_YOUR OBJECTIVE_. Nothing but the lines from the one containing "[0:01.20-0:01.50]" through the last line of the material should appear in the answer, transcribed exactly, pictures excluded.

----- INFORMATION PROVIDED

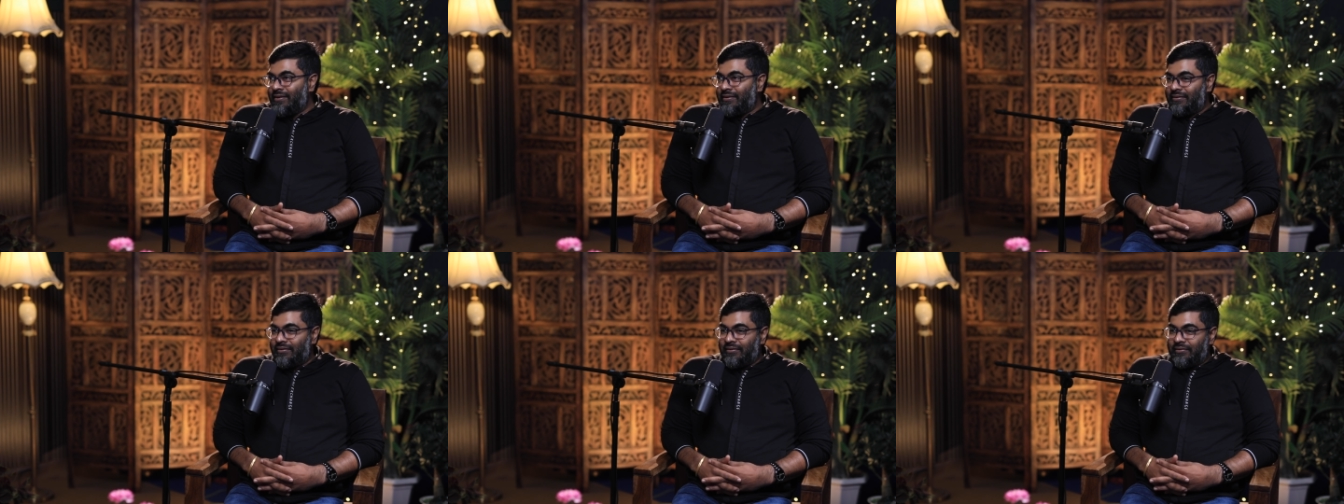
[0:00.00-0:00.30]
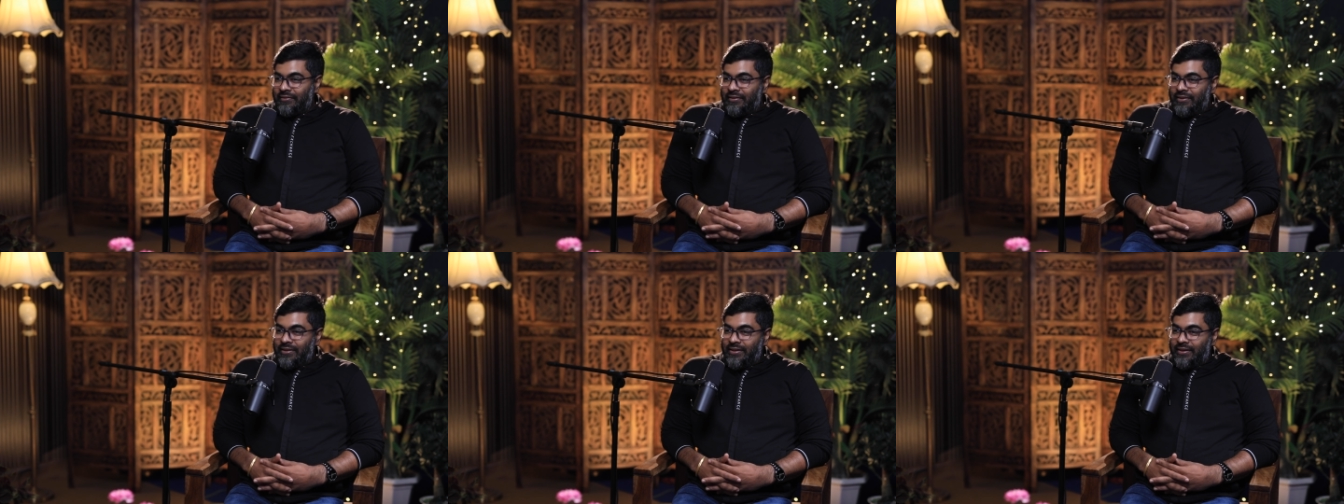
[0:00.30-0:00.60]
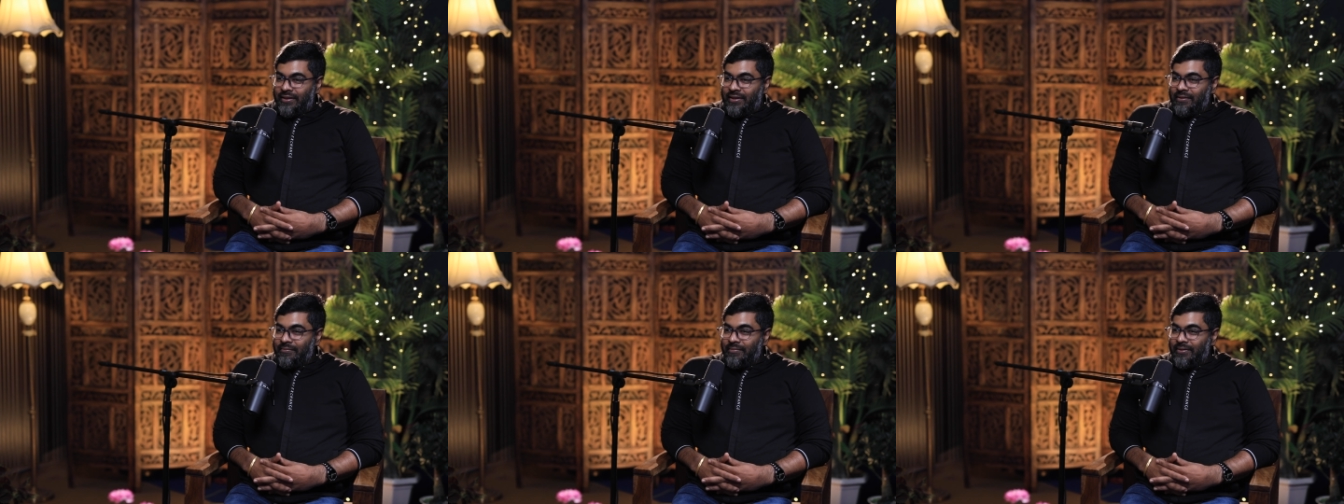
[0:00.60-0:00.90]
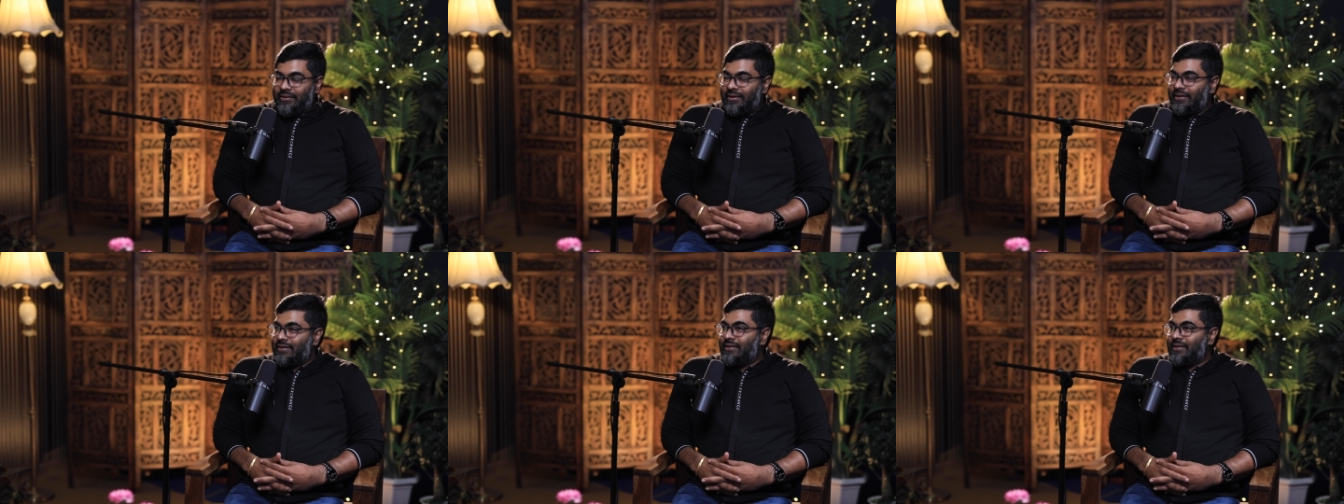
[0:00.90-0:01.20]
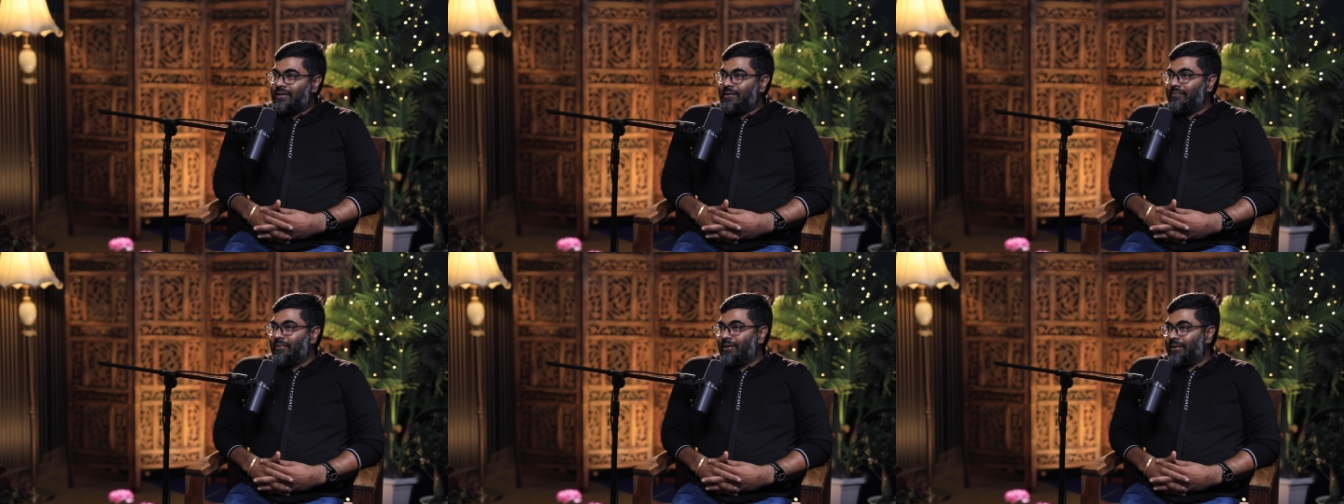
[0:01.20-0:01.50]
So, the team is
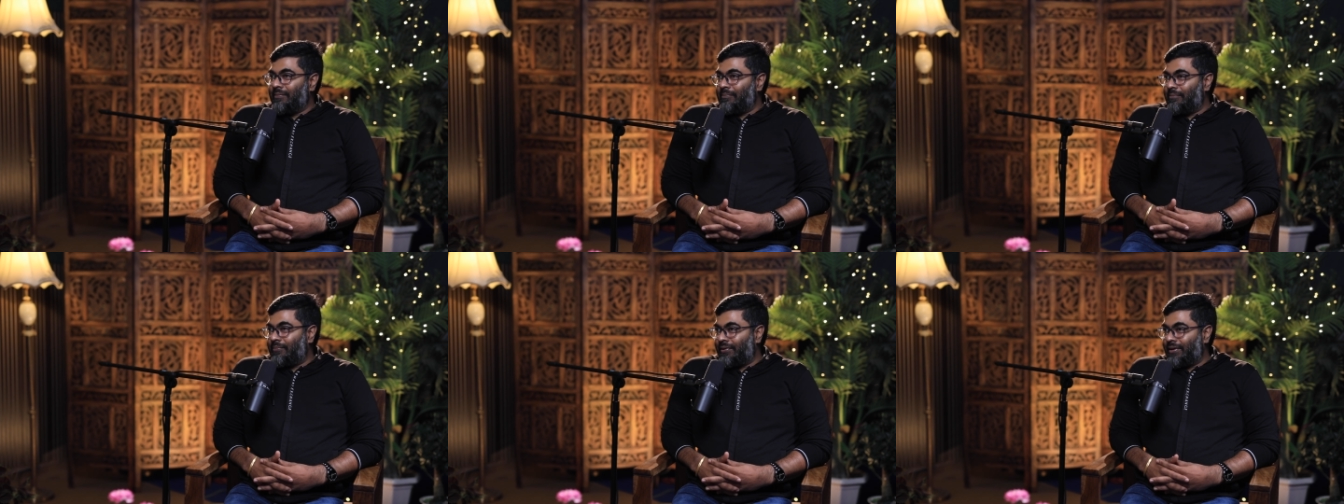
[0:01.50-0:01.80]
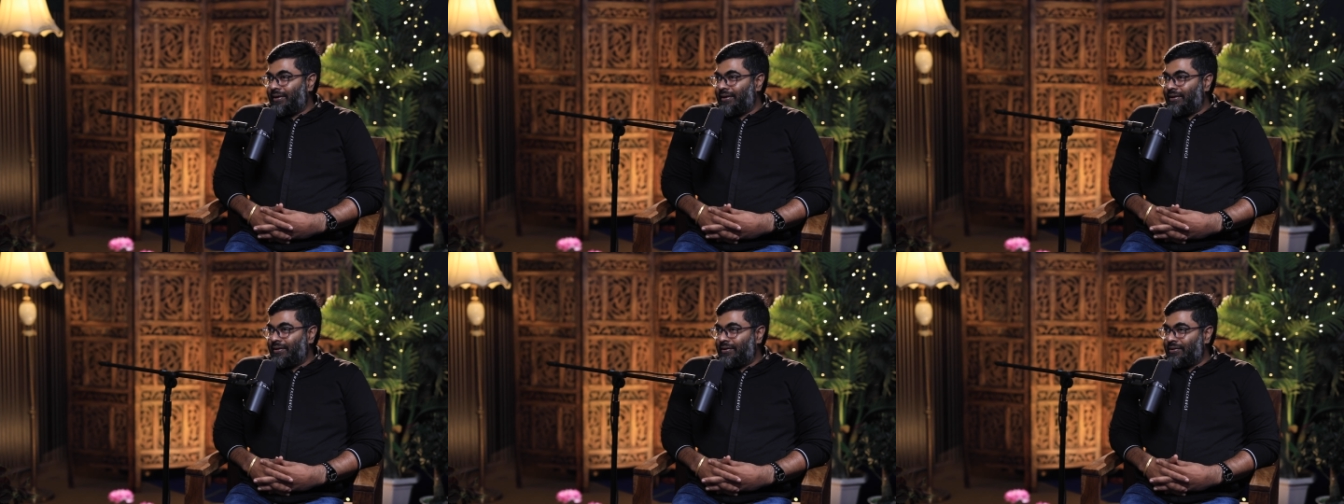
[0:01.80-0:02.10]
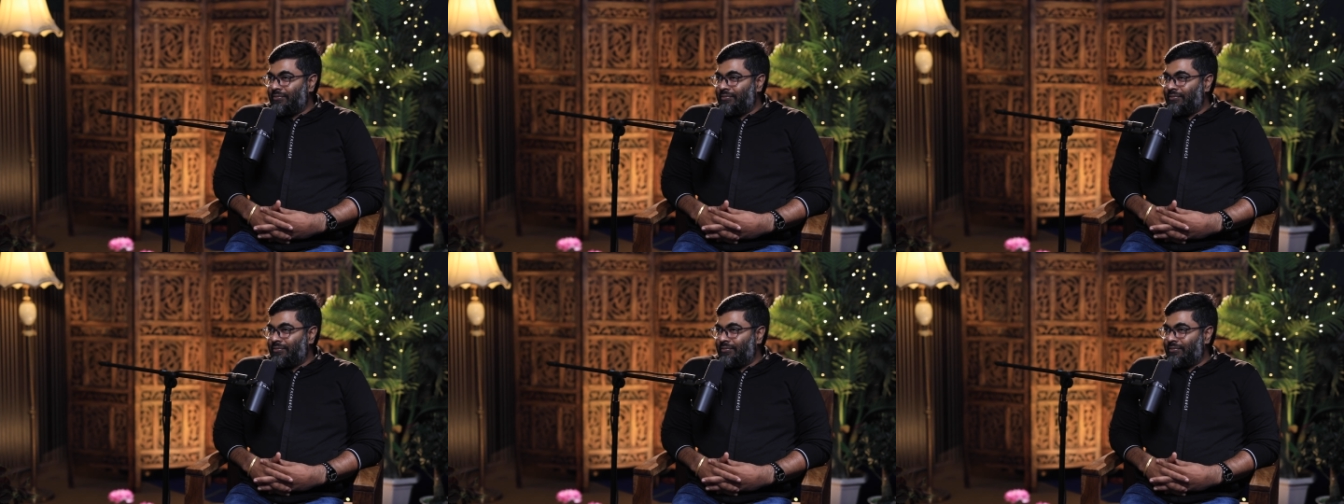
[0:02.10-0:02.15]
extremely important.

----------

_ANSWER SECTION_.
[0:01.20-0:01.50]
So, the team is
[0:01.50-0:01.80]
[0:01.80-0:02.10]
[0:02.10-0:02.15]
extremely important.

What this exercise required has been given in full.